<<<<

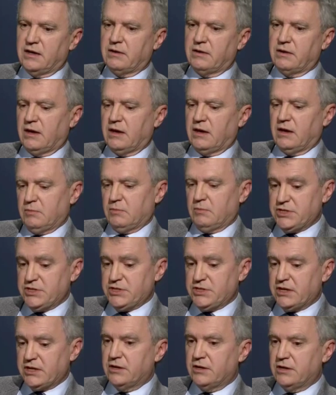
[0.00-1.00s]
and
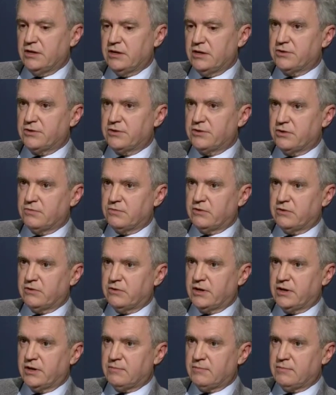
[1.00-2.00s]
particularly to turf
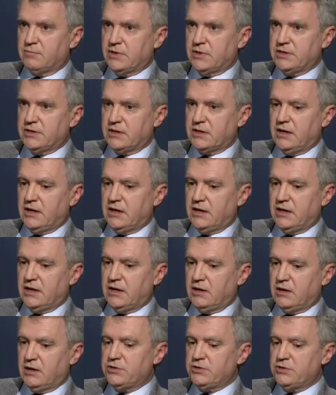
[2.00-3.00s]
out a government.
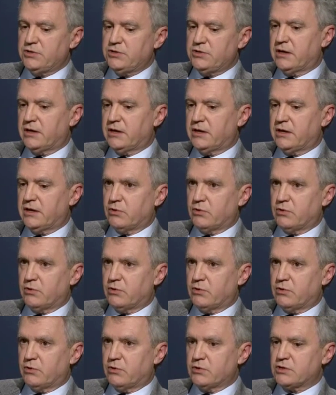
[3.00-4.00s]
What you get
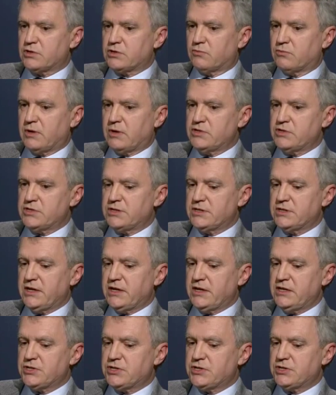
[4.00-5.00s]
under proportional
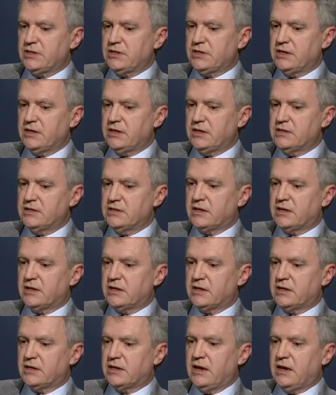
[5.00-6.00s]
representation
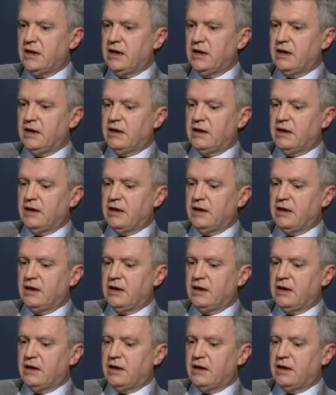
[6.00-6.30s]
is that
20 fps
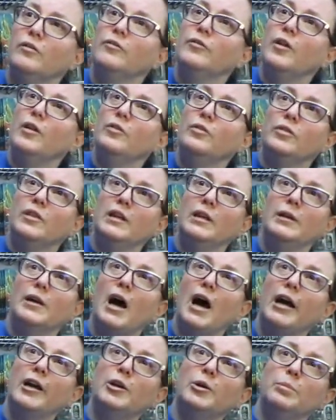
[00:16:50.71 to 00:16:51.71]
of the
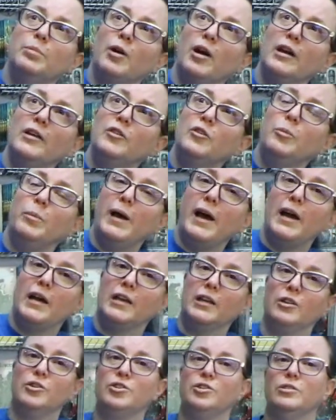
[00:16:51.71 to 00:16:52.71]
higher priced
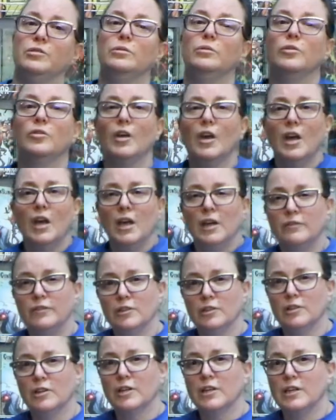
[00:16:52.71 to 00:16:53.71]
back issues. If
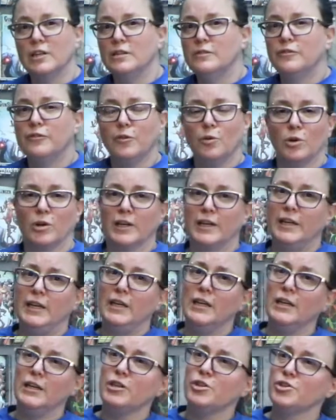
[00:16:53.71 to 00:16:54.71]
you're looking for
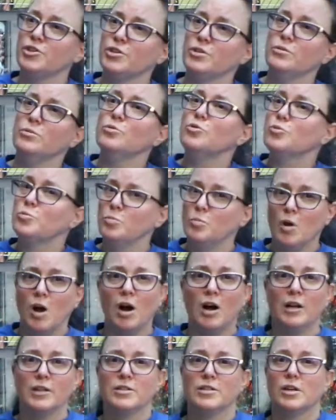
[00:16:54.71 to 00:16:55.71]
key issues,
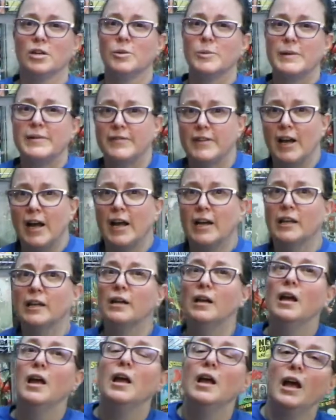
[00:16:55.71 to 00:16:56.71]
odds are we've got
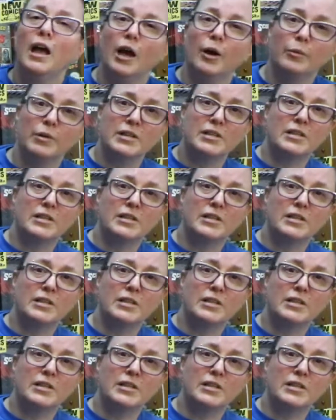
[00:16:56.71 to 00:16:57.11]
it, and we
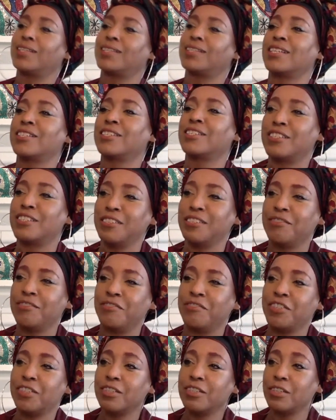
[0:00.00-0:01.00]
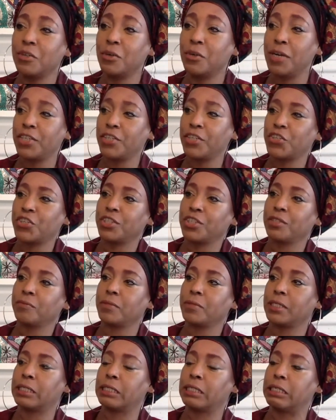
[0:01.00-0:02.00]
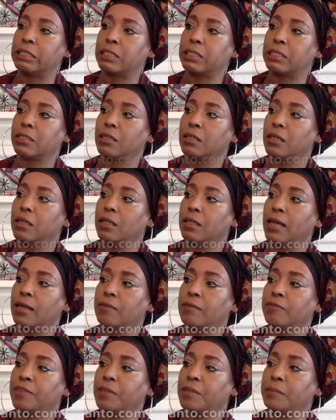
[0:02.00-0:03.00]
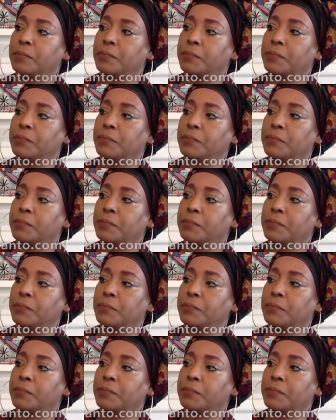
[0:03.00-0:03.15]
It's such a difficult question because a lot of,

>>>>

**Activity**
Every line above should be printed again word for word, without its pictures.

**Solved problem**
[0.00-1.00s]
and
[1.00-2.00s]
particularly to turf
[2.00-3.00s]
out a government.
[3.00-4.00s]
What you get
[4.00-5.00s]
under proportional
[5.00-6.00s]
representation
[6.00-6.30s]
is that
20 fps
[00:16:50.71 to 00:16:51.71]
of the
[00:16:51.71 to 00:16:52.71]
higher priced
[00:16:52.71 to 00:16:53.71]
back issues. If
[00:16:53.71 to 00:16:54.71]
you're looking for
[00:16:54.71 to 00:16:55.71]
key issues,
[00:16:55.71 to 00:16:56.71]
odds are we've got
[00:16:56.71 to 00:16:57.11]
it, and we
[0:00.00-0:01.00]
[0:01.00-0:02.00]
[0:02.00-0:03.00]
[0:03.00-0:03.15]
It's such a difficult question because a lot of,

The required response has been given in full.